::: Material supplied

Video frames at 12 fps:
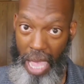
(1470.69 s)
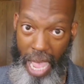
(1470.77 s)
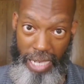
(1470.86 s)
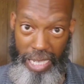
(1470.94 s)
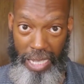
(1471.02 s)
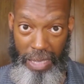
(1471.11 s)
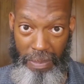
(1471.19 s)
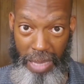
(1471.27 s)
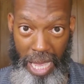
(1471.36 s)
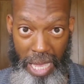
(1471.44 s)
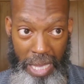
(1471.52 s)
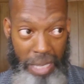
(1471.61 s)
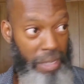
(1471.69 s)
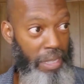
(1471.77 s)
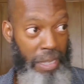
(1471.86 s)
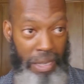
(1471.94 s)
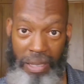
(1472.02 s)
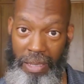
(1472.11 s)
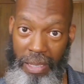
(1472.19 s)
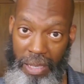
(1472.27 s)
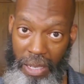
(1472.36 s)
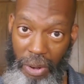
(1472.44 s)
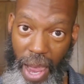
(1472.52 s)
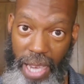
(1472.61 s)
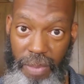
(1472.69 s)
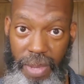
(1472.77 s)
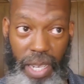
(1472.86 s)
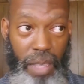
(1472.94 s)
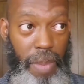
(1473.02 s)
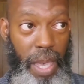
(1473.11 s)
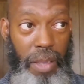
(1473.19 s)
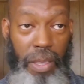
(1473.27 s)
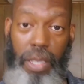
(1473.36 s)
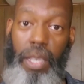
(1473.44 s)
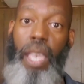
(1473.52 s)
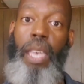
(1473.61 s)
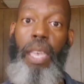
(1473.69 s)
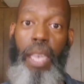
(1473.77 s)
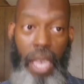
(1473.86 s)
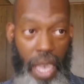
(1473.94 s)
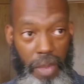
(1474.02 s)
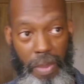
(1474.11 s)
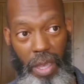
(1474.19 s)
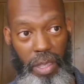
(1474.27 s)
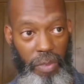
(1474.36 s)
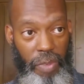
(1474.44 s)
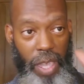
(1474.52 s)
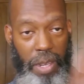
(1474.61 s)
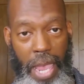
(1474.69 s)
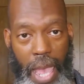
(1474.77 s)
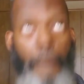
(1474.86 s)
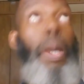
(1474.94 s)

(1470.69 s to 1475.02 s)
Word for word: hijacked them planes, them into the buildings, and the buildings fell down.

::::::

# [Exercise prompt]
Exactly the lines from the one containing "(1474.44 s)" through the last line of the material above, both included and free of pictures, should make up your answer, please.

# [Written response]
(1474.44 s)
(1474.52 s)
(1474.61 s)
(1474.69 s)
(1474.77 s)
(1474.86 s)
(1474.94 s)

(1470.69 s to 1475.02 s)
Word for word: hijacked them planes, them into the buildings, and the buildings fell down.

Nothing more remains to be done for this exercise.